Square, or should I say Game Designer Studio, have outdone themselves – to quote Jim Carey they are B-E-A-U-tiful. There is no other way to describe them; the locations magnificently animated and a pulsating and alive with wonderful color and textures. It seems to be really pushing the GameCube to the limits of what it is capable of. The water effects splash Wave Race in the face and then pull of on its jet ski leaving ripples in it wake. The fur shading on the moogles is not only nice, but as it is a very difficult touch to pull off it seems like the developers are saying “Hey! look what we can do!” The foliage, grass, and trees may be some of the best I have ever seen.
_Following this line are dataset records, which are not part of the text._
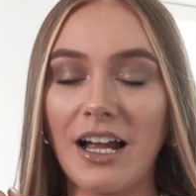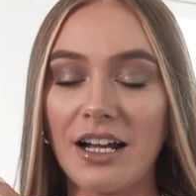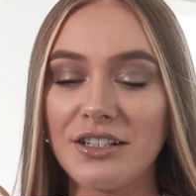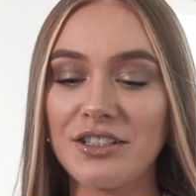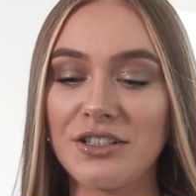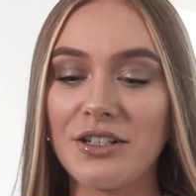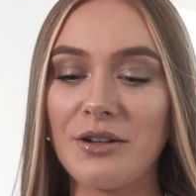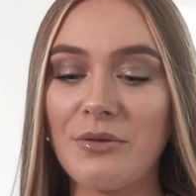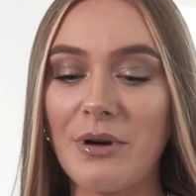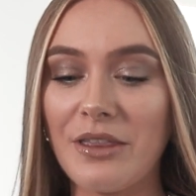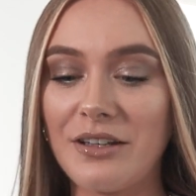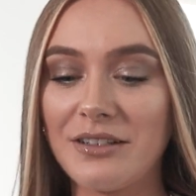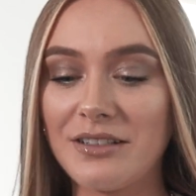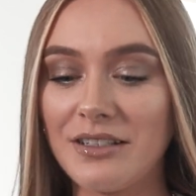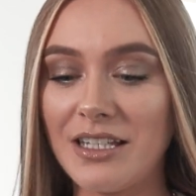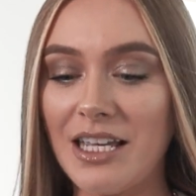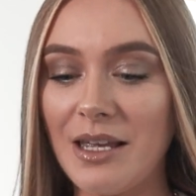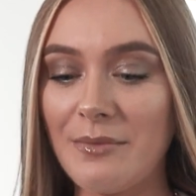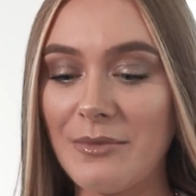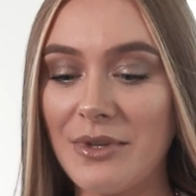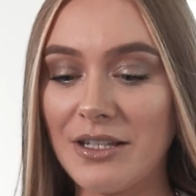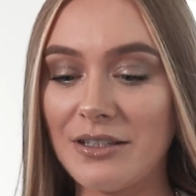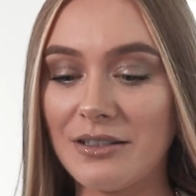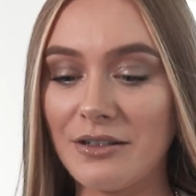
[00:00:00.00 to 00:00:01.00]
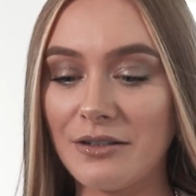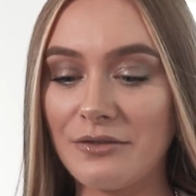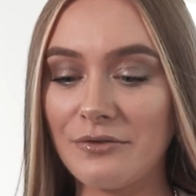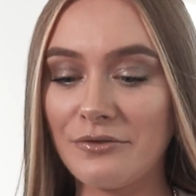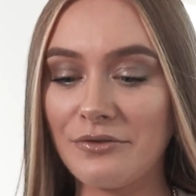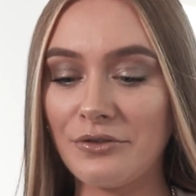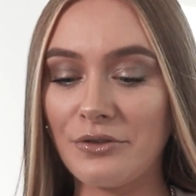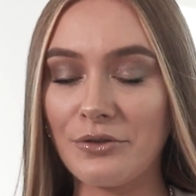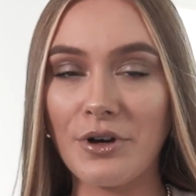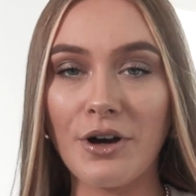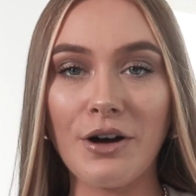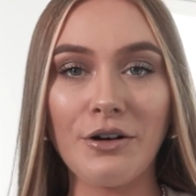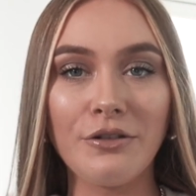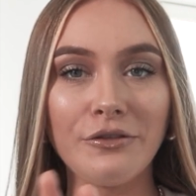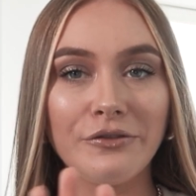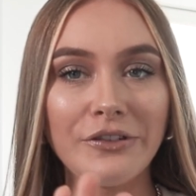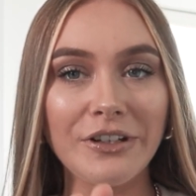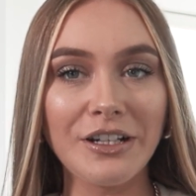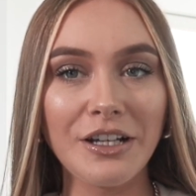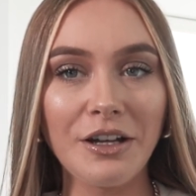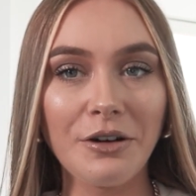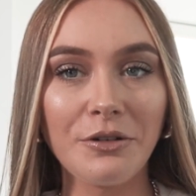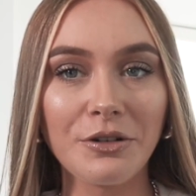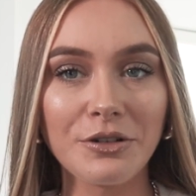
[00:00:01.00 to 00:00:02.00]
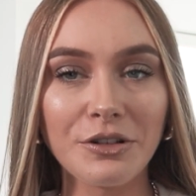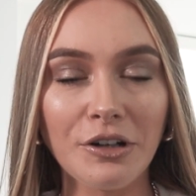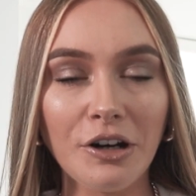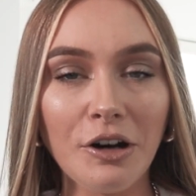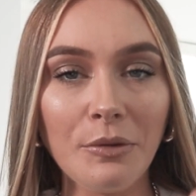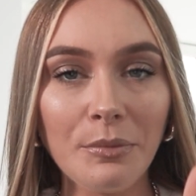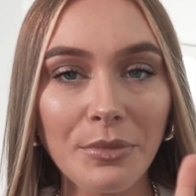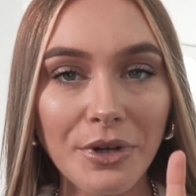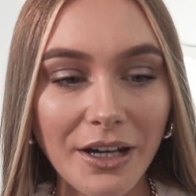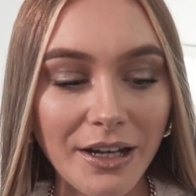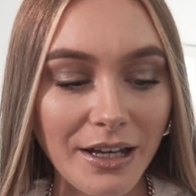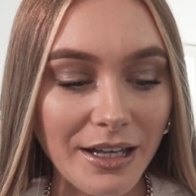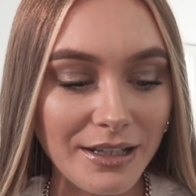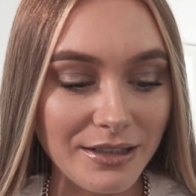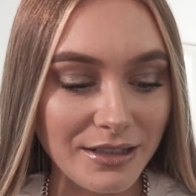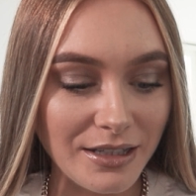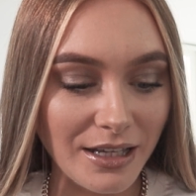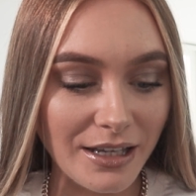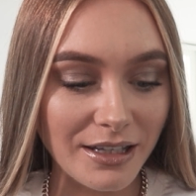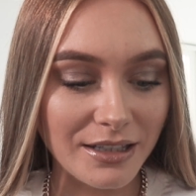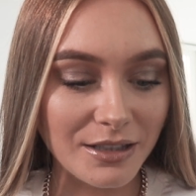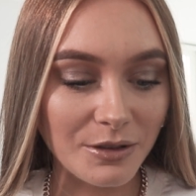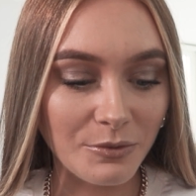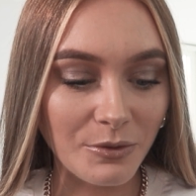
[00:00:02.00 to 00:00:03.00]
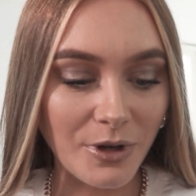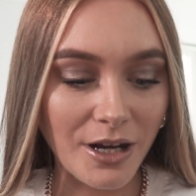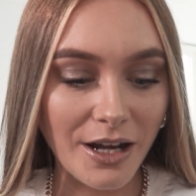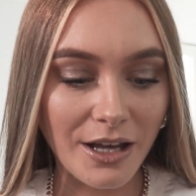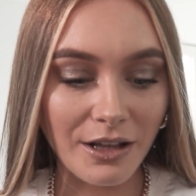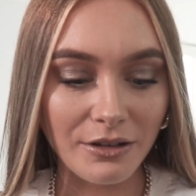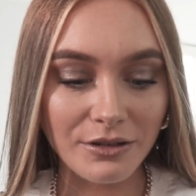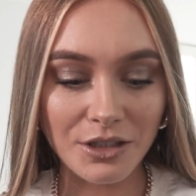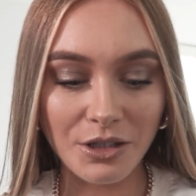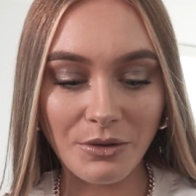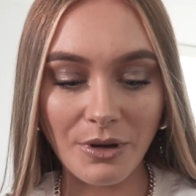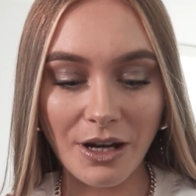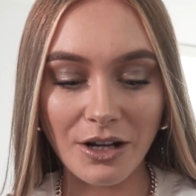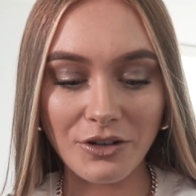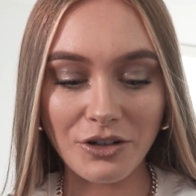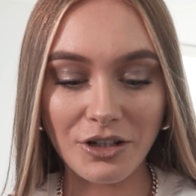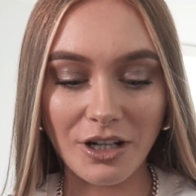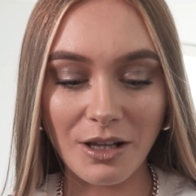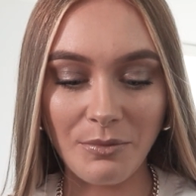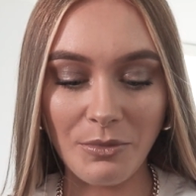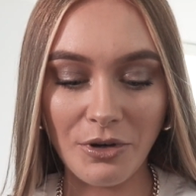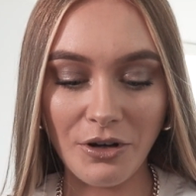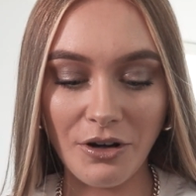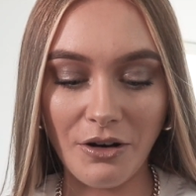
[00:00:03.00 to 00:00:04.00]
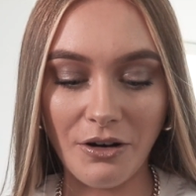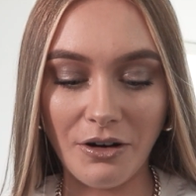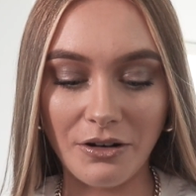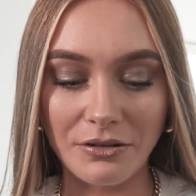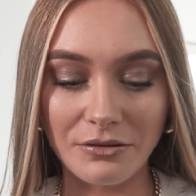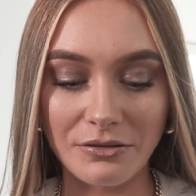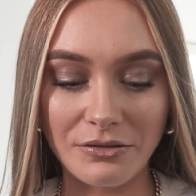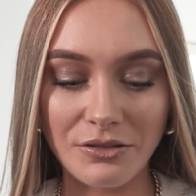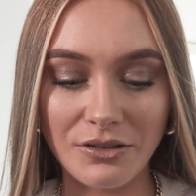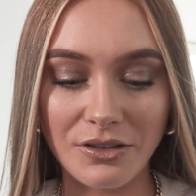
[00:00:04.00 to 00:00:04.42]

I don't know whether to keep this on for the whole video or not, but it takes a while to actually put on.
One aspect that could have been “slightly” improved the graphical quality of the characters themselves but there are still highly above average; while the character could have been improved slightly, their animation and how they walk, run and move are done to perfection. I find myself running out of superlative to describe what I saw before me while playing the game. These are definitely some of the best you are going to running on a console this generation.
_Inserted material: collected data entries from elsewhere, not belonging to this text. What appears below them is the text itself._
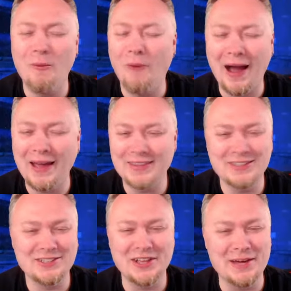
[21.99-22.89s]
why this
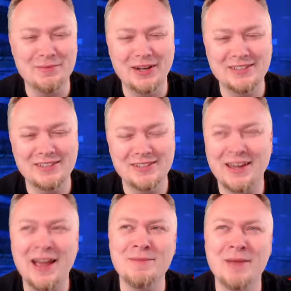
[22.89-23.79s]
clan boss is a
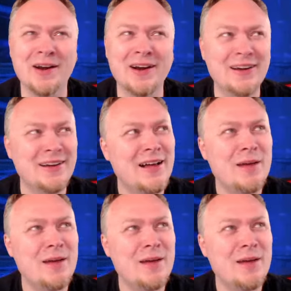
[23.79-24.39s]
Chimera,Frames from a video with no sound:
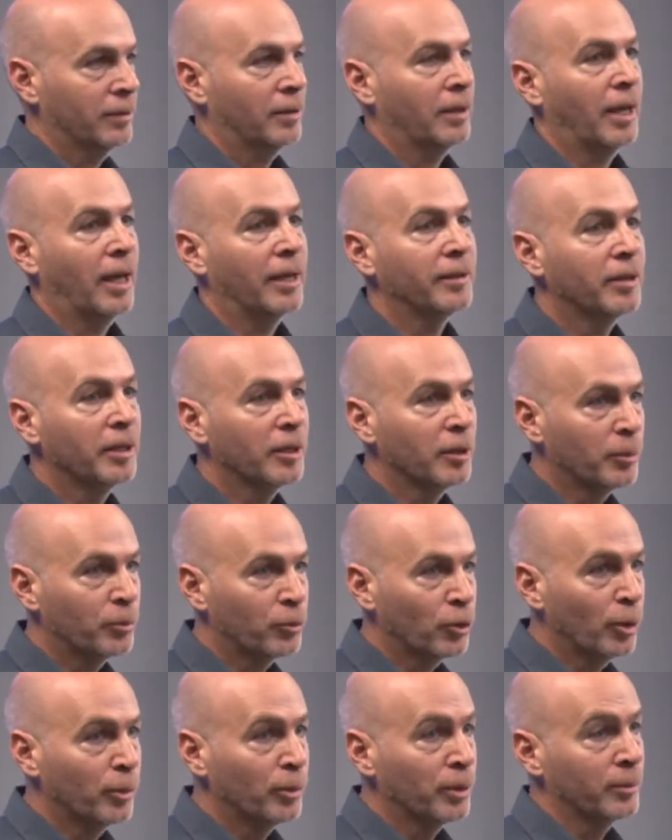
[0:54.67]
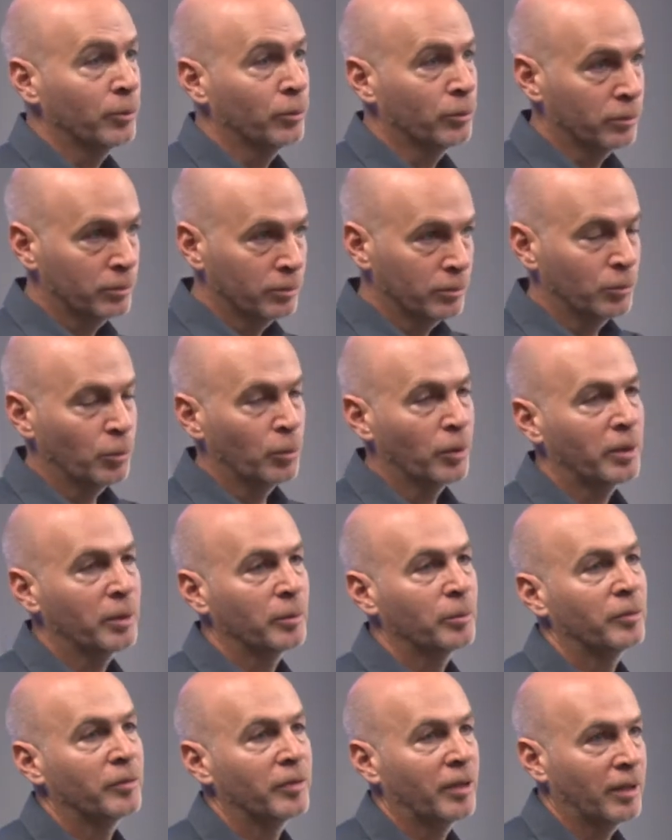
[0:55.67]
handling a problem or
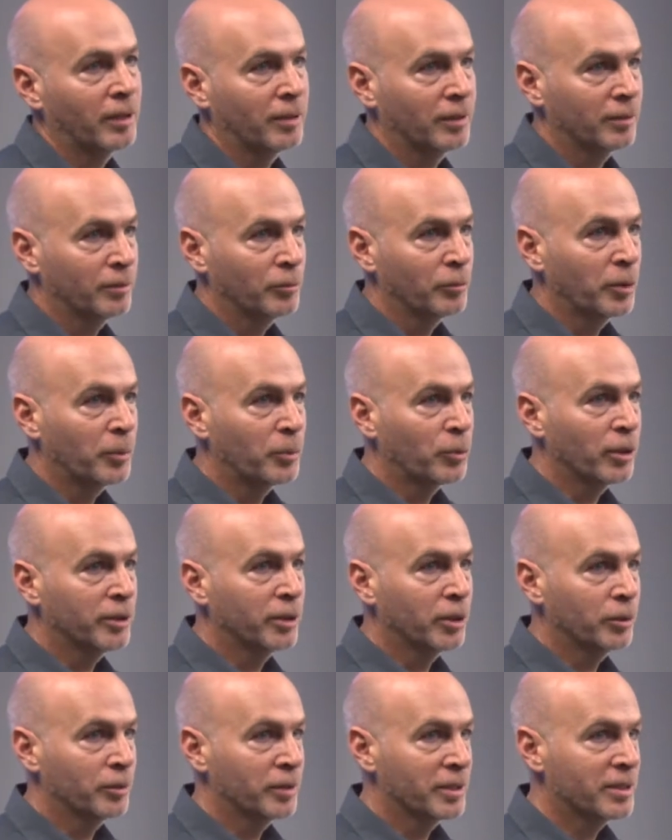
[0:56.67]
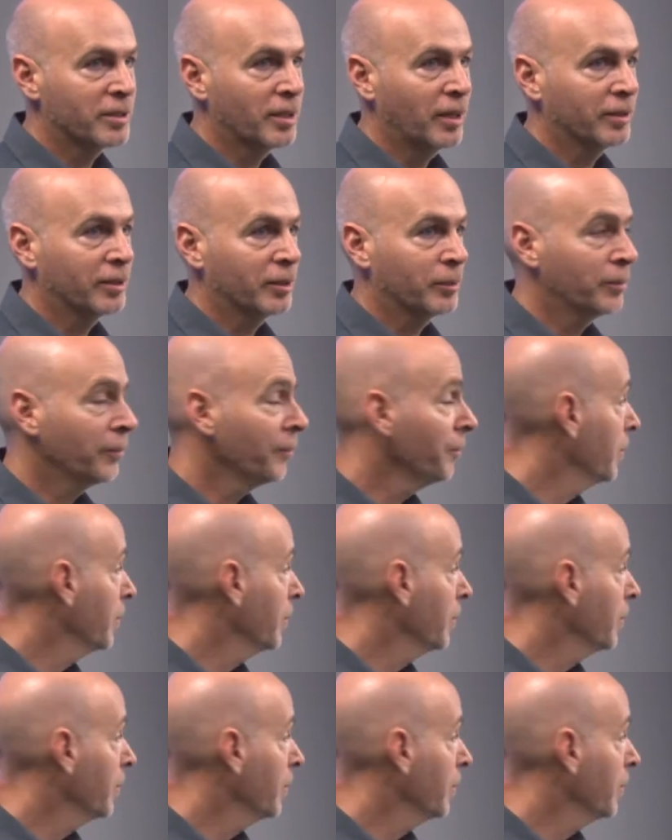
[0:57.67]
working with a product or a startup.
If there was one thing to equal or better the fantastic graphics it would have to be the sound. An extravagant and flamboyant intro sequence complete with its own song starts off the game, and it’s very well produced that suits the feel of the rest of the game and really gets you in the mood for the adventure that lies ahead. Speaking of the adventure that lies ahead, it is all accompanied by it own extremely well composed music.
Each area has it own trademark beautifully crafted tune, each one feeling completely different than the one before; the tunes are mostly all memorable and range from higher tempo fast paced songs to slow melodies but they all share a Celtic or Old Irish theme. You will probably be humming at least one of them weeks after you take the disk out of your console the last time. The game has very little voice acting in it; none of your main characters talk. The main reason for this is probably disk-space, but it could be to let you build up your own image of the character in your head. The only voice acting that is in there is the female voice that introduces each new area. Some may be disappointed by the lack of voice acting, but it is not really needed as the story isn’t as deep as a normal FF game and the fantastic music makes up for any short coming in any other area.
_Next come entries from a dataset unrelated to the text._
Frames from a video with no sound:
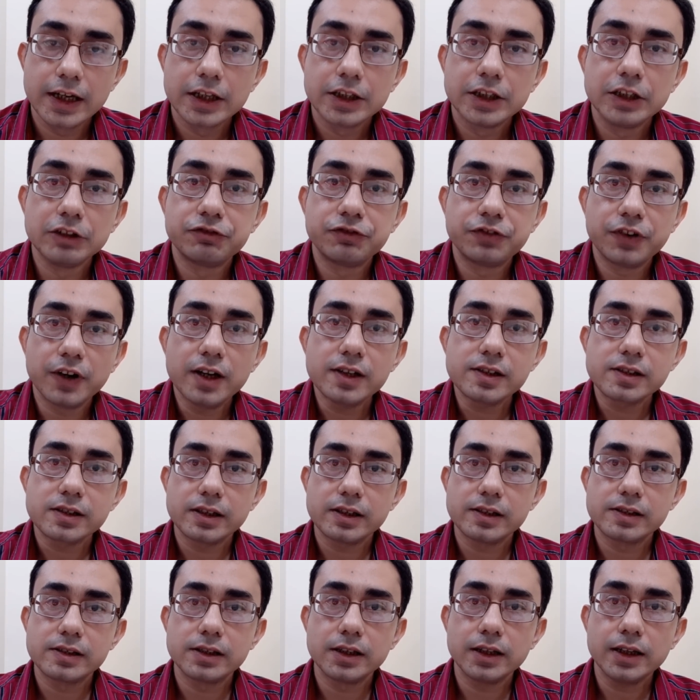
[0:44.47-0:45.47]
The first
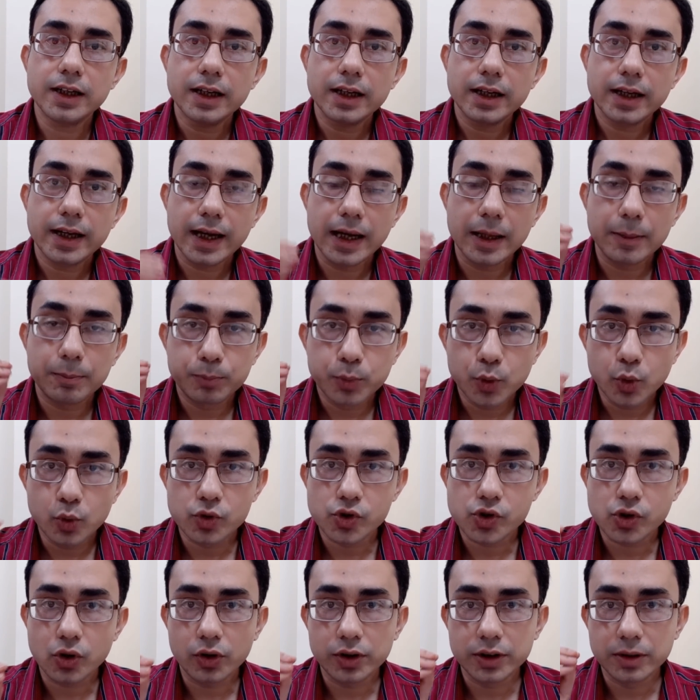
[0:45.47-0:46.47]
is the
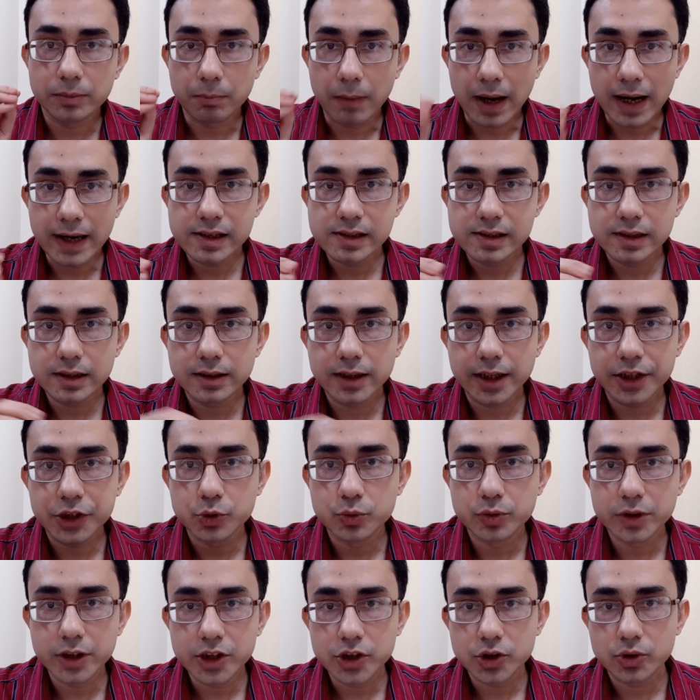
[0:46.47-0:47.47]
approach or the mindset that
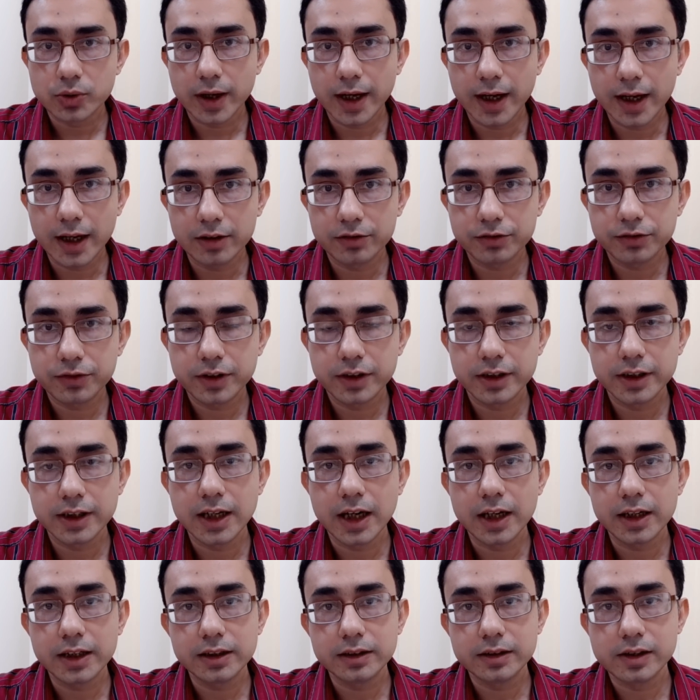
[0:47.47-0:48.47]
you need to have
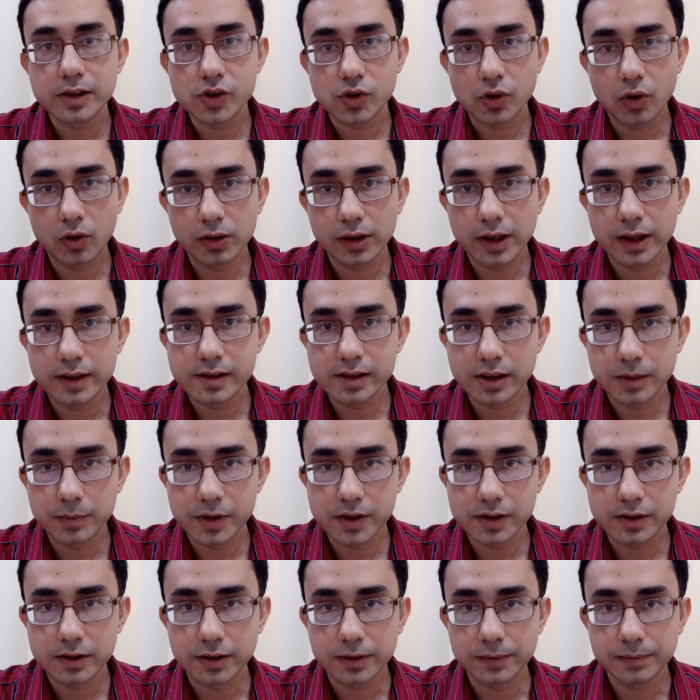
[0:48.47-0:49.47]
regarding this online
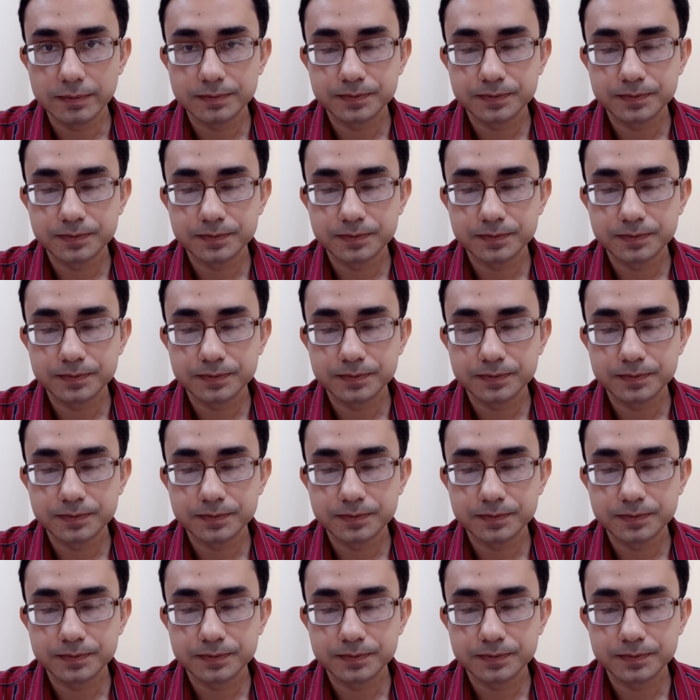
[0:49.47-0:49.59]
semester.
Final Fantasy: Crystal Chronicles really is a fun action RPG with its own genre that no one else explored with great depth. While you can replay the level again and again to advance in years and finish the game, you can play though all the areas in the game in about 25 hours and then it is up to you how far more you want to go with it or how many more years you want to play, so a reasonable amount of replay value is available to the gamer(s)
If you where hoping for the likes of a next-gen version of Secret of Mana then you may end up disappointed. If you were hoping for a in-depth RPG then you also may be also disappointed. FF:CC does have RPG elements in there but is more RPG-lite with some of the more complicated parts taken out. If you enjoy hack and slash games and want some fun with your mates Crystal Chronicles is the way to go; you will have some laughs and fights, but most of all you will have buckets of fun (pun intended). The game may have scored more if it did not cost more than £300 to get the most out of it but if you can afford the gargantuan hardware requirements required to fully enjoy it then go ahead and make your mark on the Crystal Chronicles.